2025.02.28

ケアすることと経済合理性

ここ最近、立て続けに介護や自立支援といった福祉系の法人の案件を手がけていて、そんな矢先、実母がケガをして介護が必要になった。

さらに、いつもダジャレを言って私を笑わせてくれていた義父も言葉数が少なくなり、外出するにも誰かの助けを必要とするようになってきた。

そんな日々の中で思うこととしては、なぜこんなにもケアワークは社会的に評価されづらいのだろうということだ。

どれだけ生成AIが進化しようとも人のケアはできない。
仮にできたとしても、そこにあるはずの「人のぬくもり」までは再現できない。
「人が人をケアすること」の尊さをますます感じるし、少子高齢化社会ではなくてはならない仕事である。

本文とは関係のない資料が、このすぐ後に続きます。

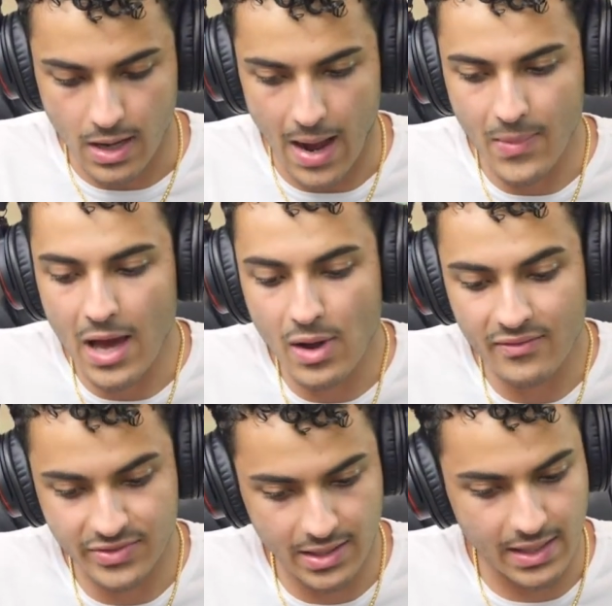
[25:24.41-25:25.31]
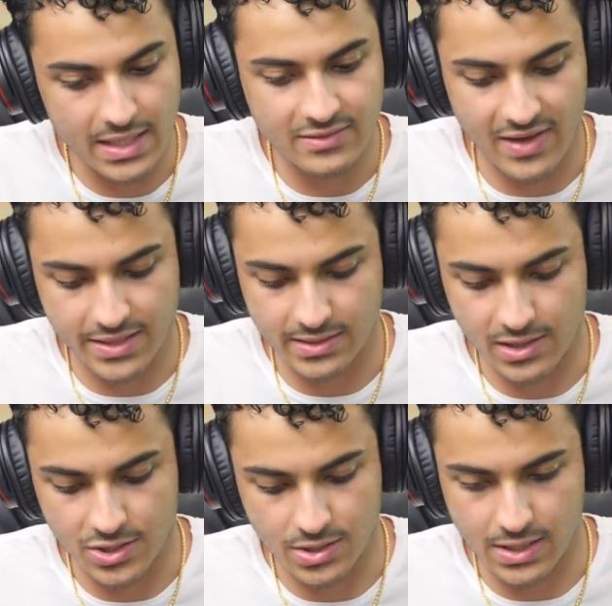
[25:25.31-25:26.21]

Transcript: I don't have anything against the vaccinations.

これまで、私はケアワークに携わる人たちに悪い人に出会ったことがない。
みんな優しくて思いやりがあって、こちらが救われることが多い。

子どもたちが小さいときの保育園の先生は未だにうちの息子や娘を気にかけてくれる。
母がお世話になっているケアマネジャーさんは何度も何度も同じことを言う母の話を明るく傾聴してくれる。

ほんの少しの思いやりや、さりげない気遣いに本当に助けられる。

けれど、一方でどうしてこんなにも福祉の仕事は賃金が低く、仕事としての社会的評価も低いのだろうと思う。
国が処遇改善に取り組んではいるものの、非正規雇用も多く変わりきれない。

日本では介護や育児といったケアワークは長らく家庭内の無償労働とされてきて、
「誰にでもできる仕事」と捉えられがちだというのが低賃金である理由の一つらしい。

いやいや誰にでもできない。人の気持ちに寄り添う感情労働で、極めて高度な専門職だ。
福祉先進国の北欧では、介護職の多くが公務員または自治体職員として雇用されている。

命を育んだり、慈しんだり、ケアすることは市場の原理に適用されづらいのはわかっているが。
一方でそれが子育てや介護や病気との両立を理解されづらく、合理性を最優先されてしまっていることにもつながっていると思う。

ケアする人たちが安心して働ける社会になるために、私も微力ながら何ができるか考えたい。